Ruhsal Bilgileri Anlamak

 


RUHSAL BİLGİLERİ ANLAMAK İLE KABUL ETMEK ARASINDAKİ BAĞLANTI NEDİR?

Ruhsal bilgileri kabul etmek mantık, anlamak ise gönül işidir.

Bir bilgiyi kabul edilebilir kılan bir takım kıstaslar vardır. Kendi değer yargılarımıza uygunluğu, akıl ve mantık sınırlarımız dâhilinde olması gibi sayısız neden, bizlere bir düşünceyi kabul edilebilir ya da edilemez kılar. Ancak en önemli nokta ön yargılardan ve yanlış bilgilerden zihni temiz tutabilmek ve yeni bir bilgiye açık olmaktır ki, kabule ve anlamaya giden yolumuz da açık olsun.

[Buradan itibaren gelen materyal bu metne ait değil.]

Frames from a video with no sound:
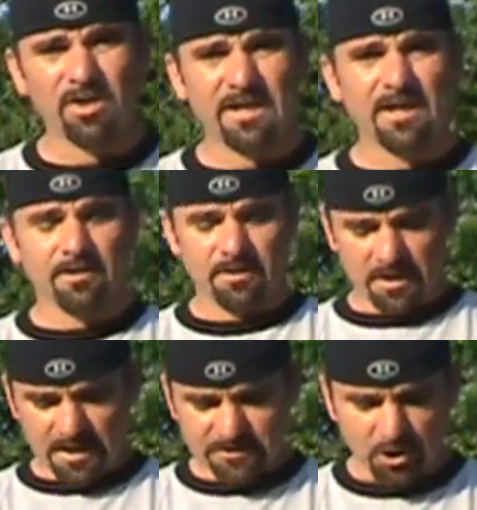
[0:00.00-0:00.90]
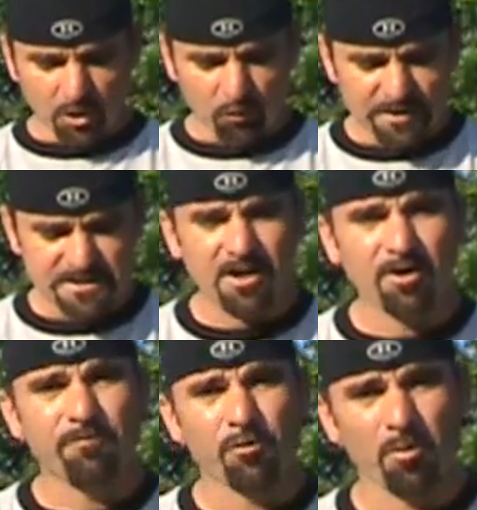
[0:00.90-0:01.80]
kit is going to
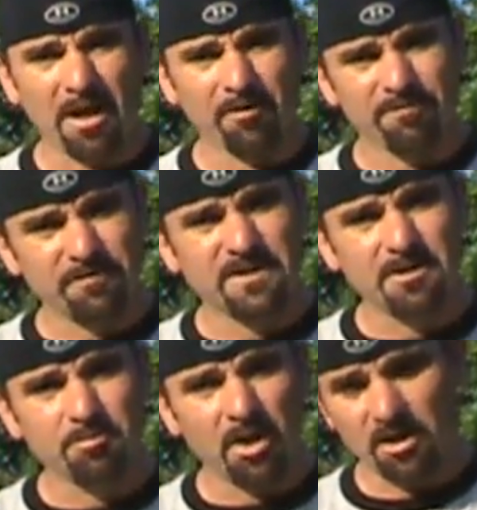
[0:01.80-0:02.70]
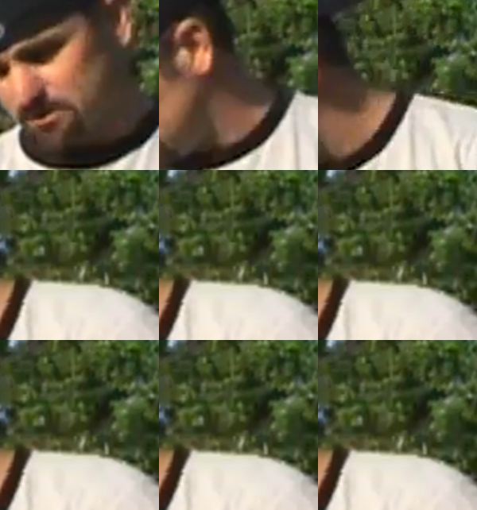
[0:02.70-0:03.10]
retail for about 15 bucks,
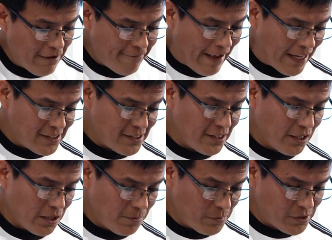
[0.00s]

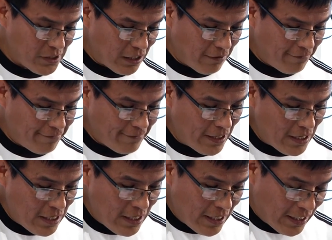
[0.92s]
fancying himself
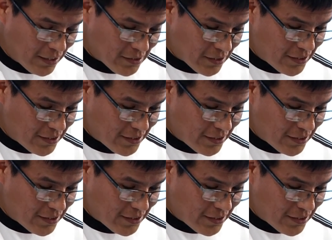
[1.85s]
as a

Ruhsal bir bilgiyi anlamak, sadece düşünsel bir eylem değildir. Bir anlık olabilecek bir durum değildir. Bir celseyi defalarca okumamız o celseyi anladığımız anlamına gelmez. Bilgiyi akıl ve mantığımız ile sorgulayabilmek anlama çalışmasıdır. Ulaştığımız cevaplar kendimizi tatmin ediyorsa kabul etmek, ardından eyleme geçirmek ve sürekliliğini sağlamak anlamak olarak kabul edilebilir. Sadece akılda kalan bir bilgi, anlamak değildir. Ezberlenmiş bir söz, bir celse vs. anlamak değildir. Bu söz yığınlarının hepsi yarın ya da öbür gün unutulmaya mahkûmdur. Şuurda yer edecek bilgiyi akıl, gönül ve eylem kapılarından geçirebilmek gerekir.

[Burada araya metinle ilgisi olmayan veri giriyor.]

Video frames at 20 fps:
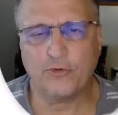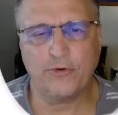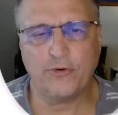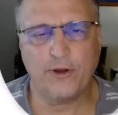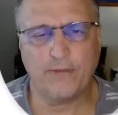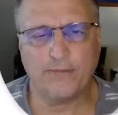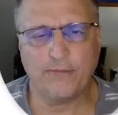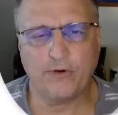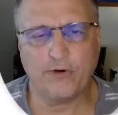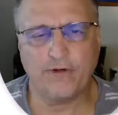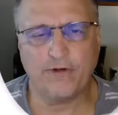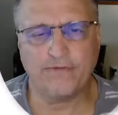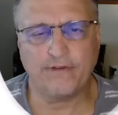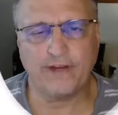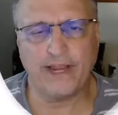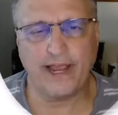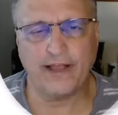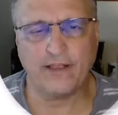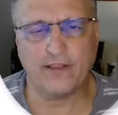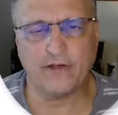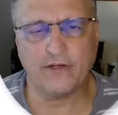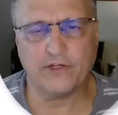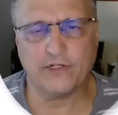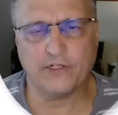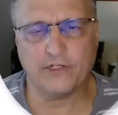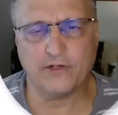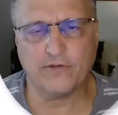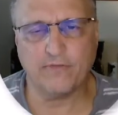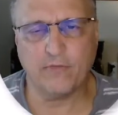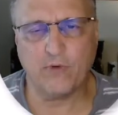number of
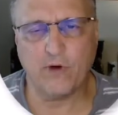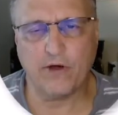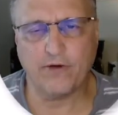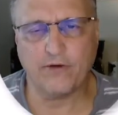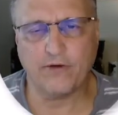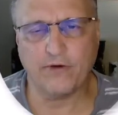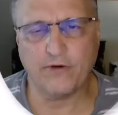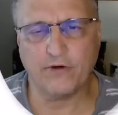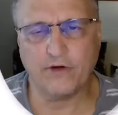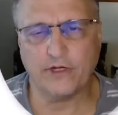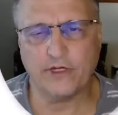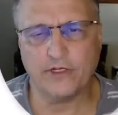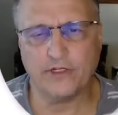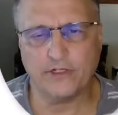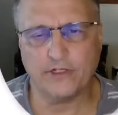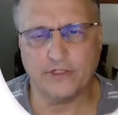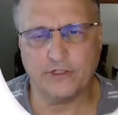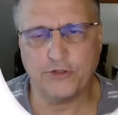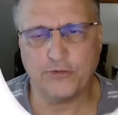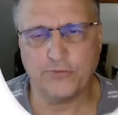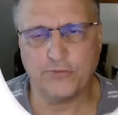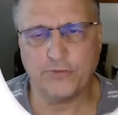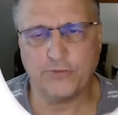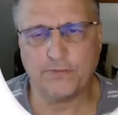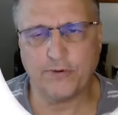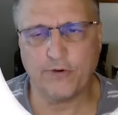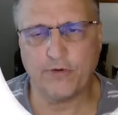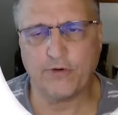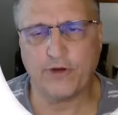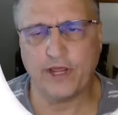gallons of water consumed
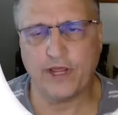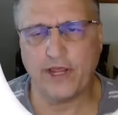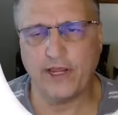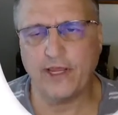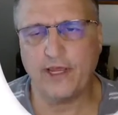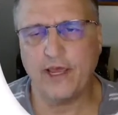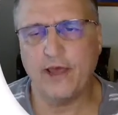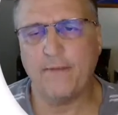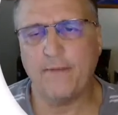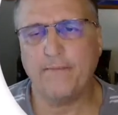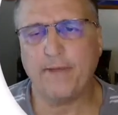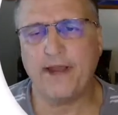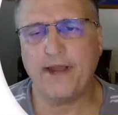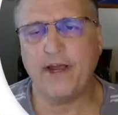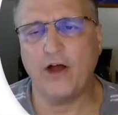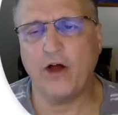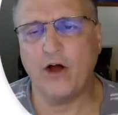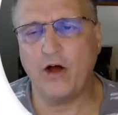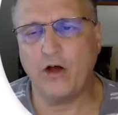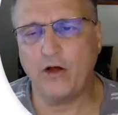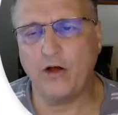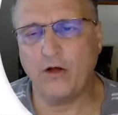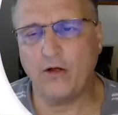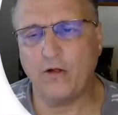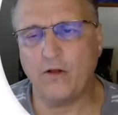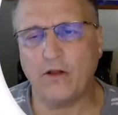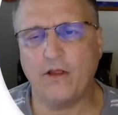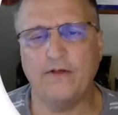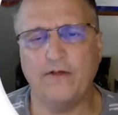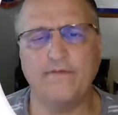per day by
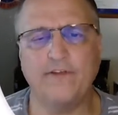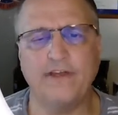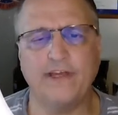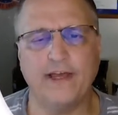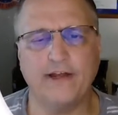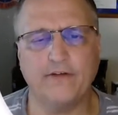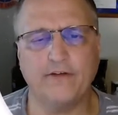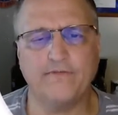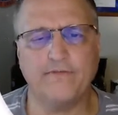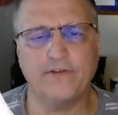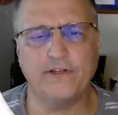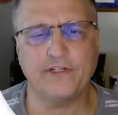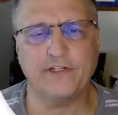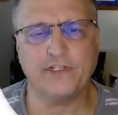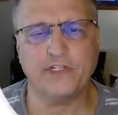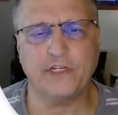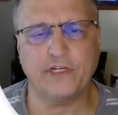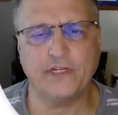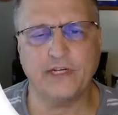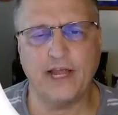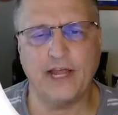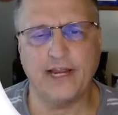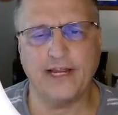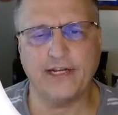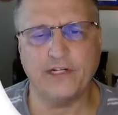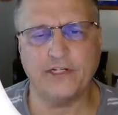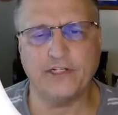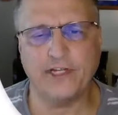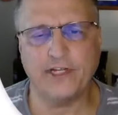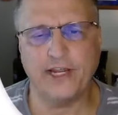all of the elephants,
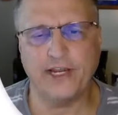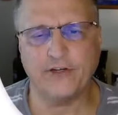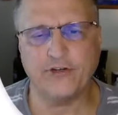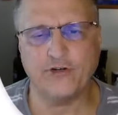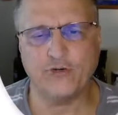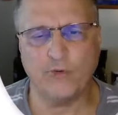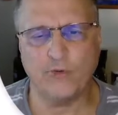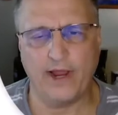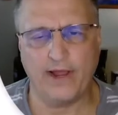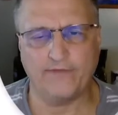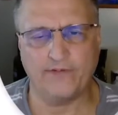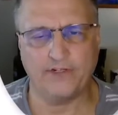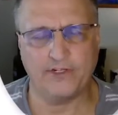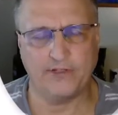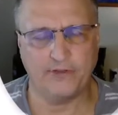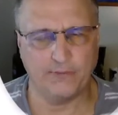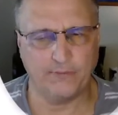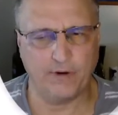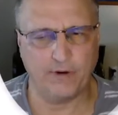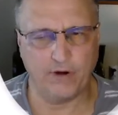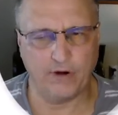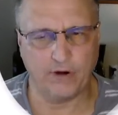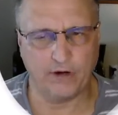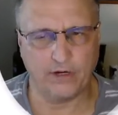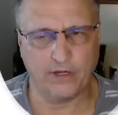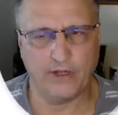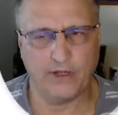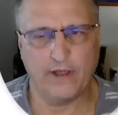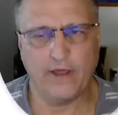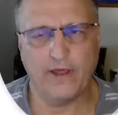lions, and giraffes in the
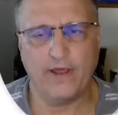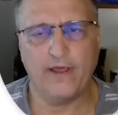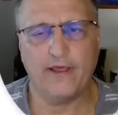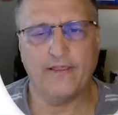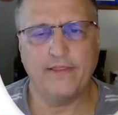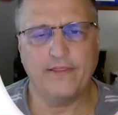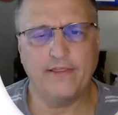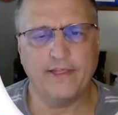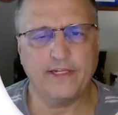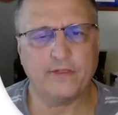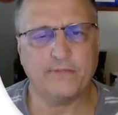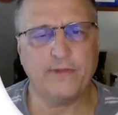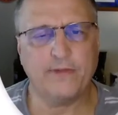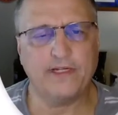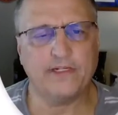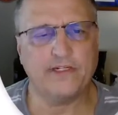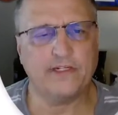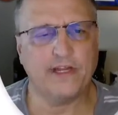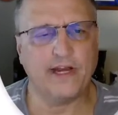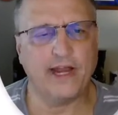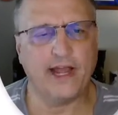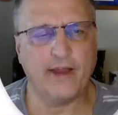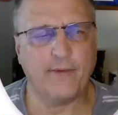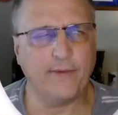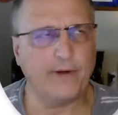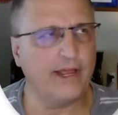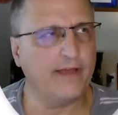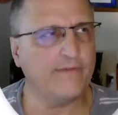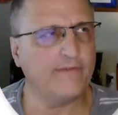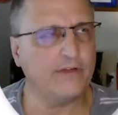park? This means that I
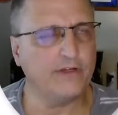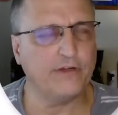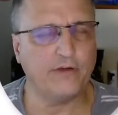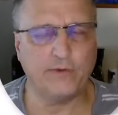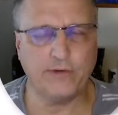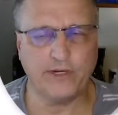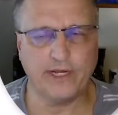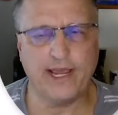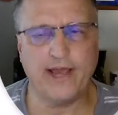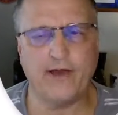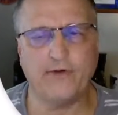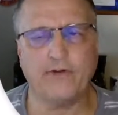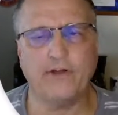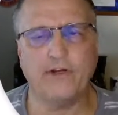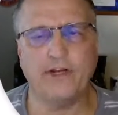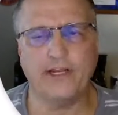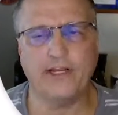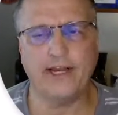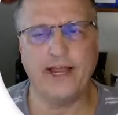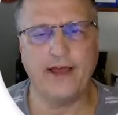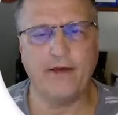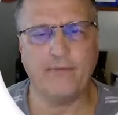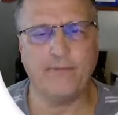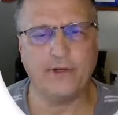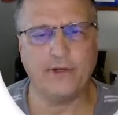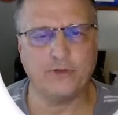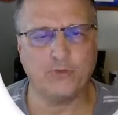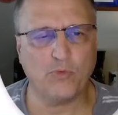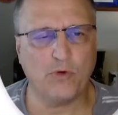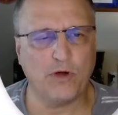would have to go and calculate how
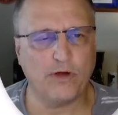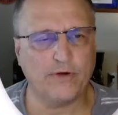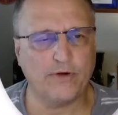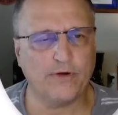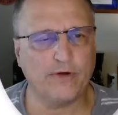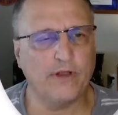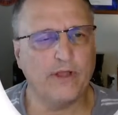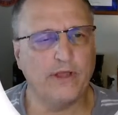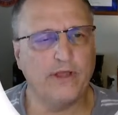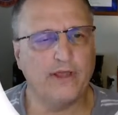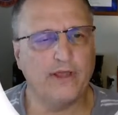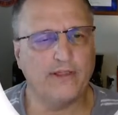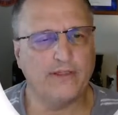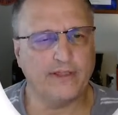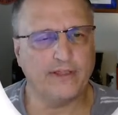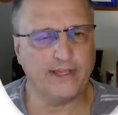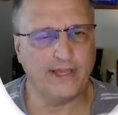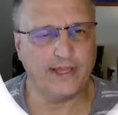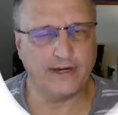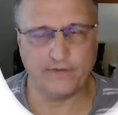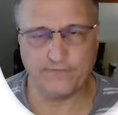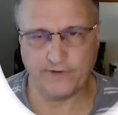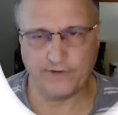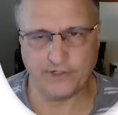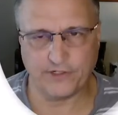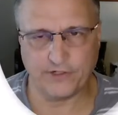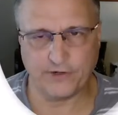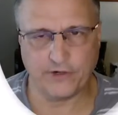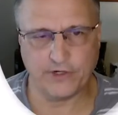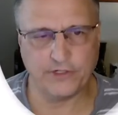much water the
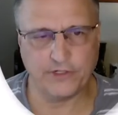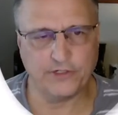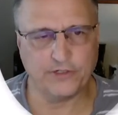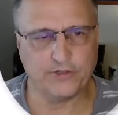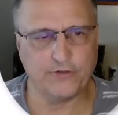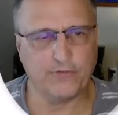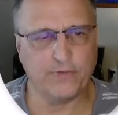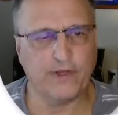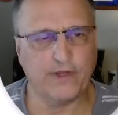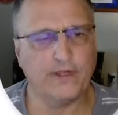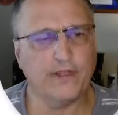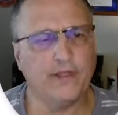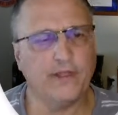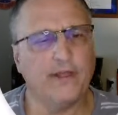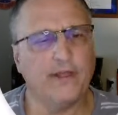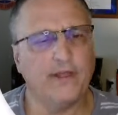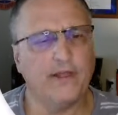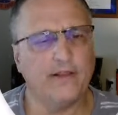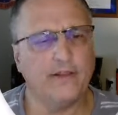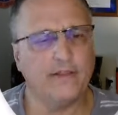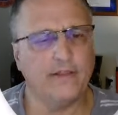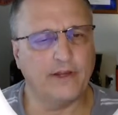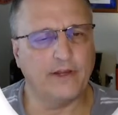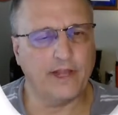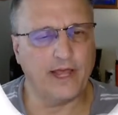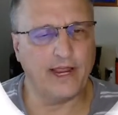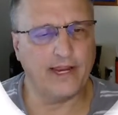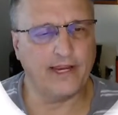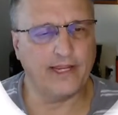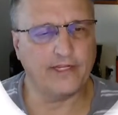elephants are consuming, the
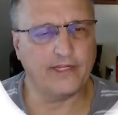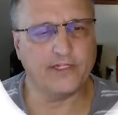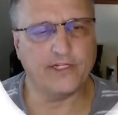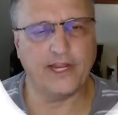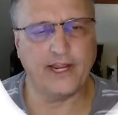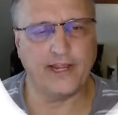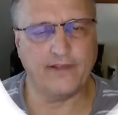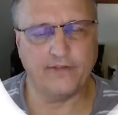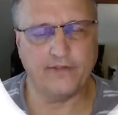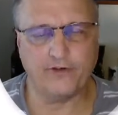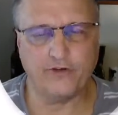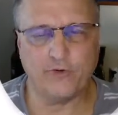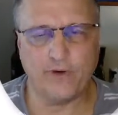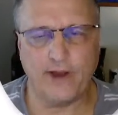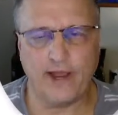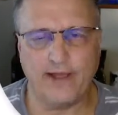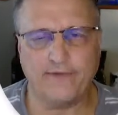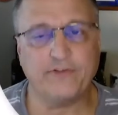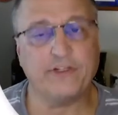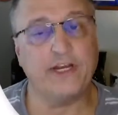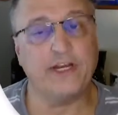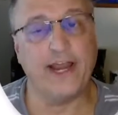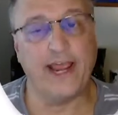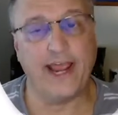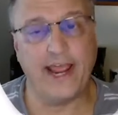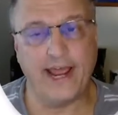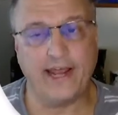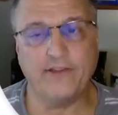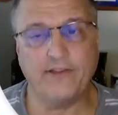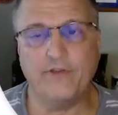lions, and the giraffes, and
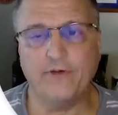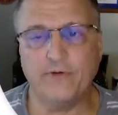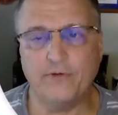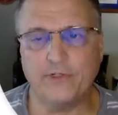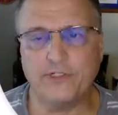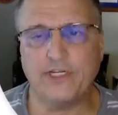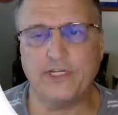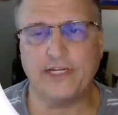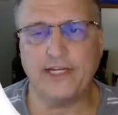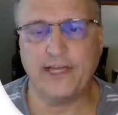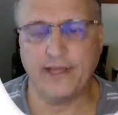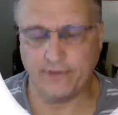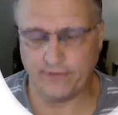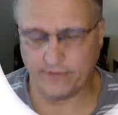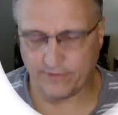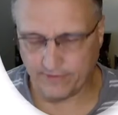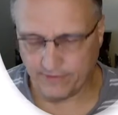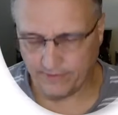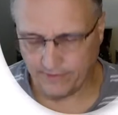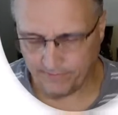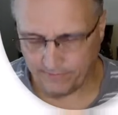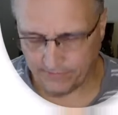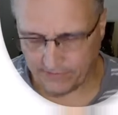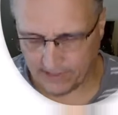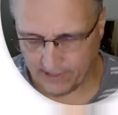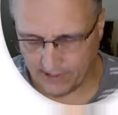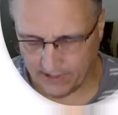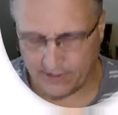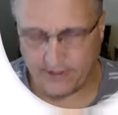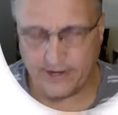add those together.
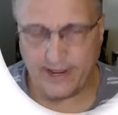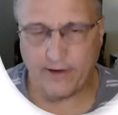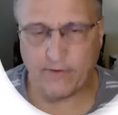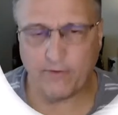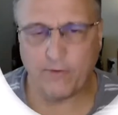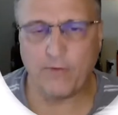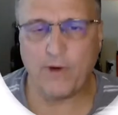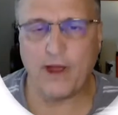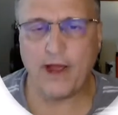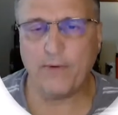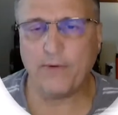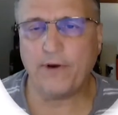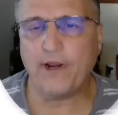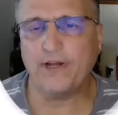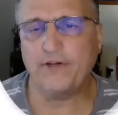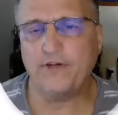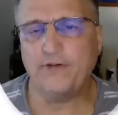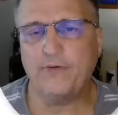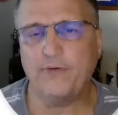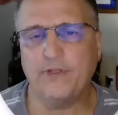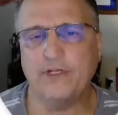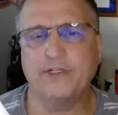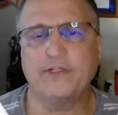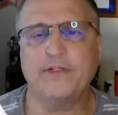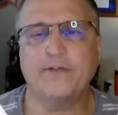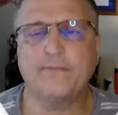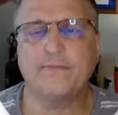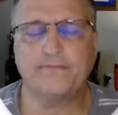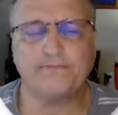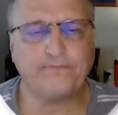Now, how would I do
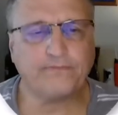this?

Bir bilim adam ile bir sanatçının ortak özelliği yaratıcı olmasıdır. Peki bu yaratıcılık sadece genlerden ya da yeteneklerden mi kaynaklanır? Bence hayır. Büyük sanatçı ya da bilim adamları dikkat edersek (kendi konularında) yeni bir fikri kabul etmek ve anlamaya açıktır. Ellerindeki bilgiler ile bıkmadan çalışır, bilgiyi parçalar haline getirir ve o parçalardan yeni bir bütün elde etmeye çalışırlar. İşte bu anlama çalışmasıdır. Beethoven’ ın çalışmaları müziği anlama çalışmasıdır. Ya da Tesla’ nın çalışmaları elektriği, fiziği anlama çalışmasıdır. Kabul ettikleri bilgiyi anlama çalışmaları ve sevgileri onları yaratıcı kılmıştır. Kabul ve anlama esasının bizde ortaya çıkaracağı şey de yaratıcı düşünce olmalıdır.

Ruhsal bilgiler üzerine yapılan çalışmalarda, kavramları tek tek anlamak ve sonrasında anlaşılan bilgileri birbirleri ile birleştirebilmek yolu izlenmelidir. Bu süreç kabul etme, anlama ve yaratma sürecidir. Bugün anladığımızı ve bildiğimizi sandığımız bir kavramı tek başına ele alsak, üzerinde titizlikle düşünsek, aslında onun bizlerin anlamlandırdığı biçimden çok daha kapsamlı olduğunun farkına varırız.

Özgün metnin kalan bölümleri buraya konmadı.